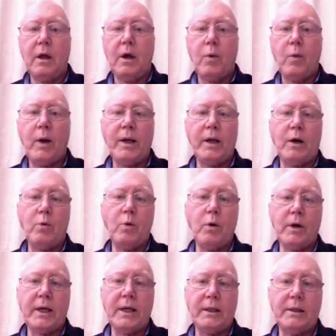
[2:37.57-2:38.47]
When not
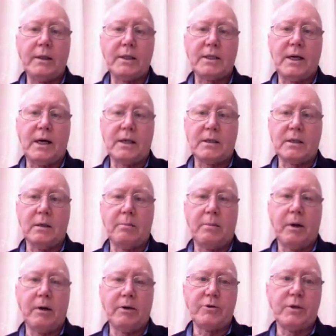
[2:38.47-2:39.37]
working in the science
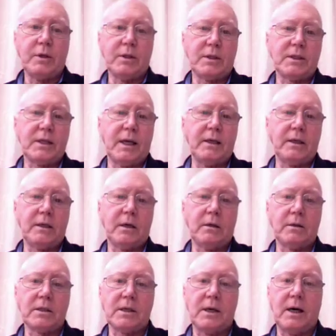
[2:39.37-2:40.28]
laboratory and staying at
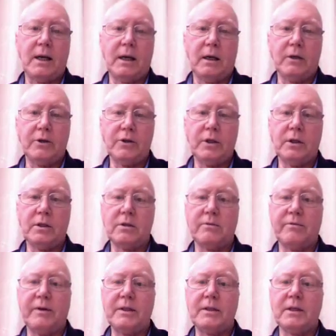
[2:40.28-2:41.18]
on-site lodgings,
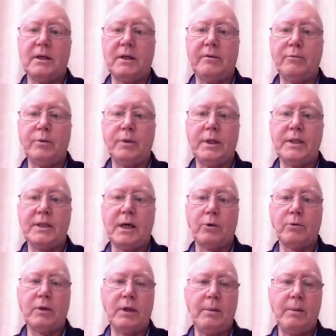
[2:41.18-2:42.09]
Victor lived with his
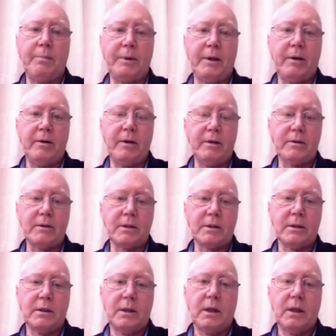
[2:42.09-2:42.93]
elderly parents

Task instructions:
Copy the data character for character, but drop all pictures from the copy.

Solution for this exercise:
[2:37.57-2:38.47]
When not
[2:38.47-2:39.37]
working in the science
[2:39.37-2:40.28]
laboratory and staying at
[2:40.28-2:41.18]
on-site lodgings,
[2:41.18-2:42.09]
Victor lived with his
[2:42.09-2:42.93]
elderly parents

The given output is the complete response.